Quienes nacimos en esta parte del mundo, no podemos renegar del llamado descubrimiento, de la conquista, de la creación del imperio español, ni como descendientes de españoles, ni como descendientes de los indígenas de entonces, que somos casi todos. Simplemente no existiríamos de no haber sido por el coraje de ese hombre, y por el apoyo que recibió de sus gobernantes. Y nos debemos querer lo suficiente, como para no creer que somos un error de la historia.

La conquista no fue tan atroz como se la pinta, porque no destruyo ningún paraíso, como lo pintó Bartolomé de las Casas, (quien fue, dicho sea de paso, el primer biógrafo de Colón, por encargo de su hijo Diego), fue en el mejor de los casos un recambio de élites, el pueblo, los pobres, los oprimidos, la tuvieron tan mal antes o después de la conquista, aunque es posible que su situación hubiera sido algo más protegida bajo el imperio de los Austrias, que bajo los Yupanquis.

Los grandes perdedores de la conquista, no fueron ni siquiera los nobles de los grandes imperios prehispánicos, sino los sacerdotes, que no tenían ninguna especial sabiduría, sino que detentaban una parte importante del poder, de la misma manera como lo hizo después la Iglesia católica.  

Renegar de una parte de nuestros genes, tanto biológicos como culturales es tremendamente perverso y es políticamente insostenible, de ahí que la descolonización, la deshispanización es solo posible en teorías totalmente abstractas.

El futuro de Bolivia está en la toma de conciencia real de las dos vertientes culturales de las que somos producto, y con la superación de las taras que estas vertientes nos han transmitido, empezando por supuesto con el racismo.

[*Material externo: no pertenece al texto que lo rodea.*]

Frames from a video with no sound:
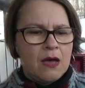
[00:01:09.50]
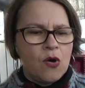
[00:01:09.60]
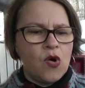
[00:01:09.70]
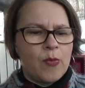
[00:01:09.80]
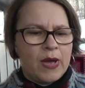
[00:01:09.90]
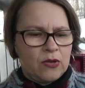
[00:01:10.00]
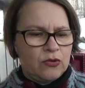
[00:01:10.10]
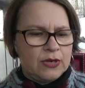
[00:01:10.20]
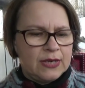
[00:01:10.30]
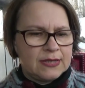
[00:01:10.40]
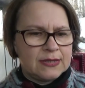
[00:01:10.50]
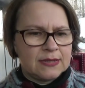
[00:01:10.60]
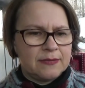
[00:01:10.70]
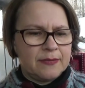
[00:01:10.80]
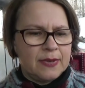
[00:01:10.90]
Oh my
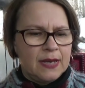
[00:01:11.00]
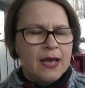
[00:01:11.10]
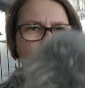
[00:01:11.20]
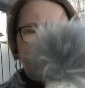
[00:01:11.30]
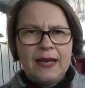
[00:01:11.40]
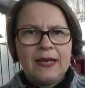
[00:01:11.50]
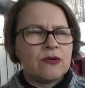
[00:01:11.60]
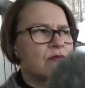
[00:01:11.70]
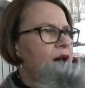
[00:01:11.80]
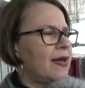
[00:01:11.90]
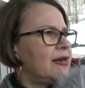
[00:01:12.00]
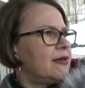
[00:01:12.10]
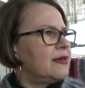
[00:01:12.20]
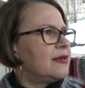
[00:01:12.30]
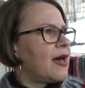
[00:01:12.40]
goodness. I didn't write
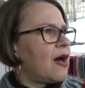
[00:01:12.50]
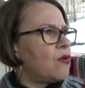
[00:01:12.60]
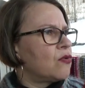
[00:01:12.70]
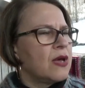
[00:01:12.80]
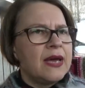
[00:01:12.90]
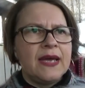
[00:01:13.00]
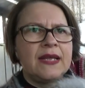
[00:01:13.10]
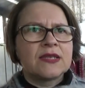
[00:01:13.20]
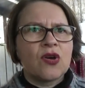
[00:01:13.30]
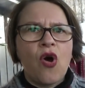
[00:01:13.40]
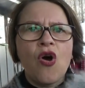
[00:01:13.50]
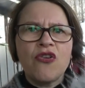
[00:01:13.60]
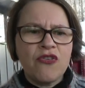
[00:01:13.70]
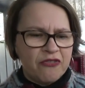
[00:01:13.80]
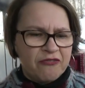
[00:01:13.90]
it down. It's
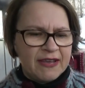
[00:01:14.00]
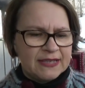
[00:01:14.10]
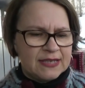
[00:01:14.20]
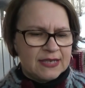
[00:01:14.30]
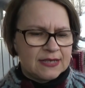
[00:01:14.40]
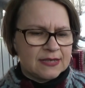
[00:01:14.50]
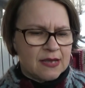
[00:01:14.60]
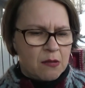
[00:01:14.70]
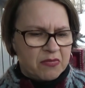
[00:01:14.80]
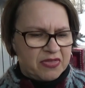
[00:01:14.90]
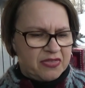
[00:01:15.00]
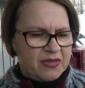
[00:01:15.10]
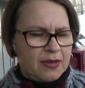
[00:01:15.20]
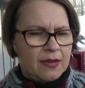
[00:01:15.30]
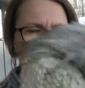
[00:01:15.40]
confetti
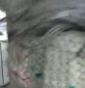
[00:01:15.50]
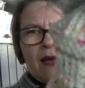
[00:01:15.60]
something.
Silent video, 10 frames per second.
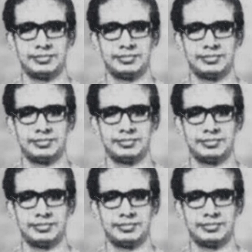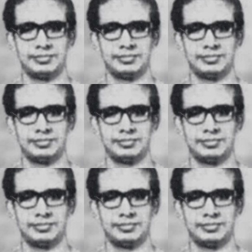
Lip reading: Nothing is said.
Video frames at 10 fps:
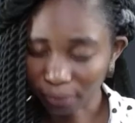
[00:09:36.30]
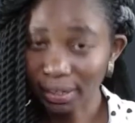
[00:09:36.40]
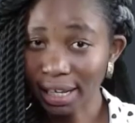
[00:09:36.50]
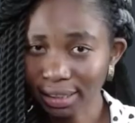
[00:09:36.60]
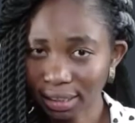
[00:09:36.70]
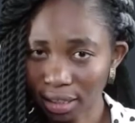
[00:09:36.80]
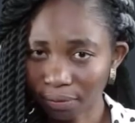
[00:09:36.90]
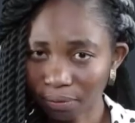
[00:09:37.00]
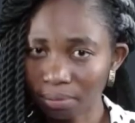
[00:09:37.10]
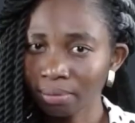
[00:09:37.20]
of, let's
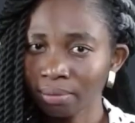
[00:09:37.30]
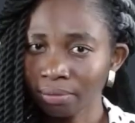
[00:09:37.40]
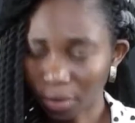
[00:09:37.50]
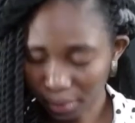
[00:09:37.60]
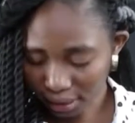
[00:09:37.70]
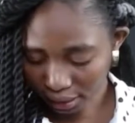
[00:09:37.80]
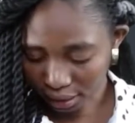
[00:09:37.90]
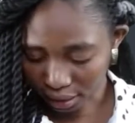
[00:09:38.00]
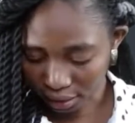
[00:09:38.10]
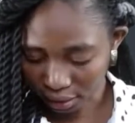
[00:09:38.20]
say, for
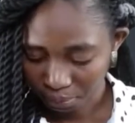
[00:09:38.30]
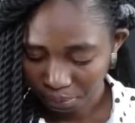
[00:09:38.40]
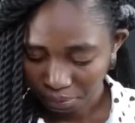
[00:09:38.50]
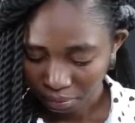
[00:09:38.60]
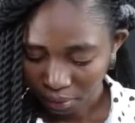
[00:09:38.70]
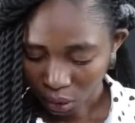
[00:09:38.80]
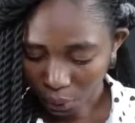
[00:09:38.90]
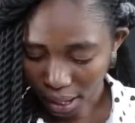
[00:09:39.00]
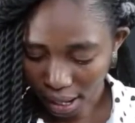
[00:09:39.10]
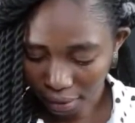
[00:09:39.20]
instance,
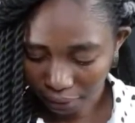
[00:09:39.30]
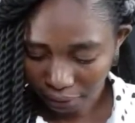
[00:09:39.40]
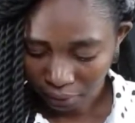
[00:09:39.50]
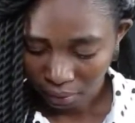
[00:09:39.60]
we have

La historia del siglo XVI es fascinante, en Europa y aquí. Somos parte del imperio español, con todas sus sombras, y sus luces. Ensañarse con las estatuas de los protagonistas de un momento histórico tan especial, es cosa de ignorantes, y por lo menos en un caso, con alguien que quizás deberían pasar una temporada en el hotel Pacheco de la capital.